What is expected: Write each line out exactly, from the one containing "[49:10.69-49:11.67]" through the final line of the data, and keep pictures out of the copy.

Stored data
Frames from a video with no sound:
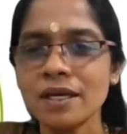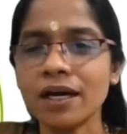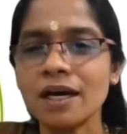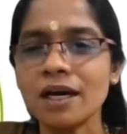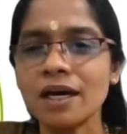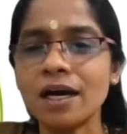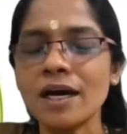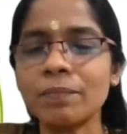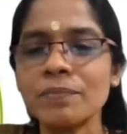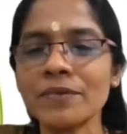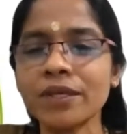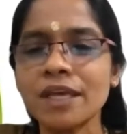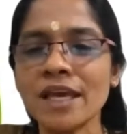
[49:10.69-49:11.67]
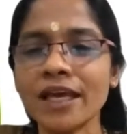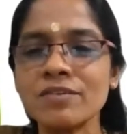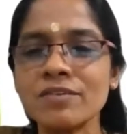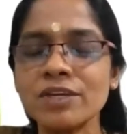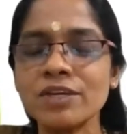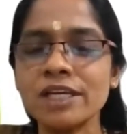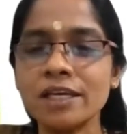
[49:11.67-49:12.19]
um, can
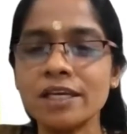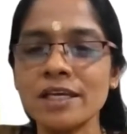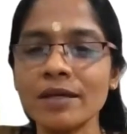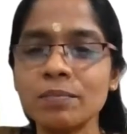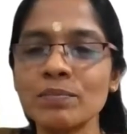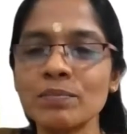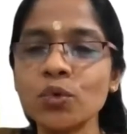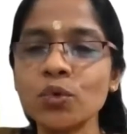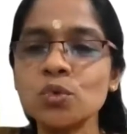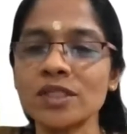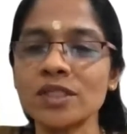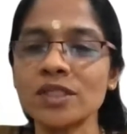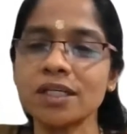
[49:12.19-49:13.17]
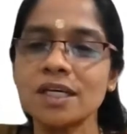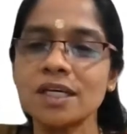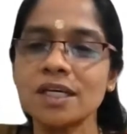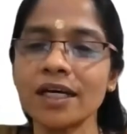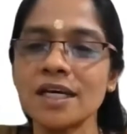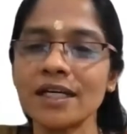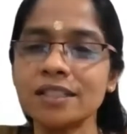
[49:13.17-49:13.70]
really boost
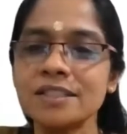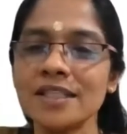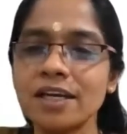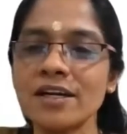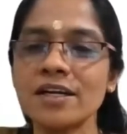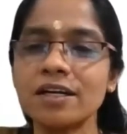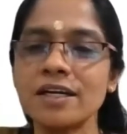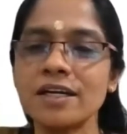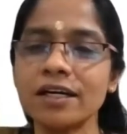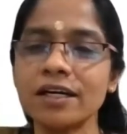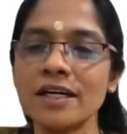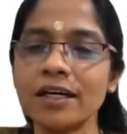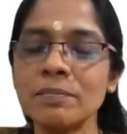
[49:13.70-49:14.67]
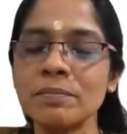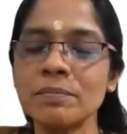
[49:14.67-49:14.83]
uh, their uh,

Task output:
[49:10.69-49:11.67]
[49:11.67-49:12.19]
um, can
[49:12.19-49:13.17]
[49:13.17-49:13.70]
really boost
[49:13.70-49:14.67]
[49:14.67-49:14.83]
uh, their uh,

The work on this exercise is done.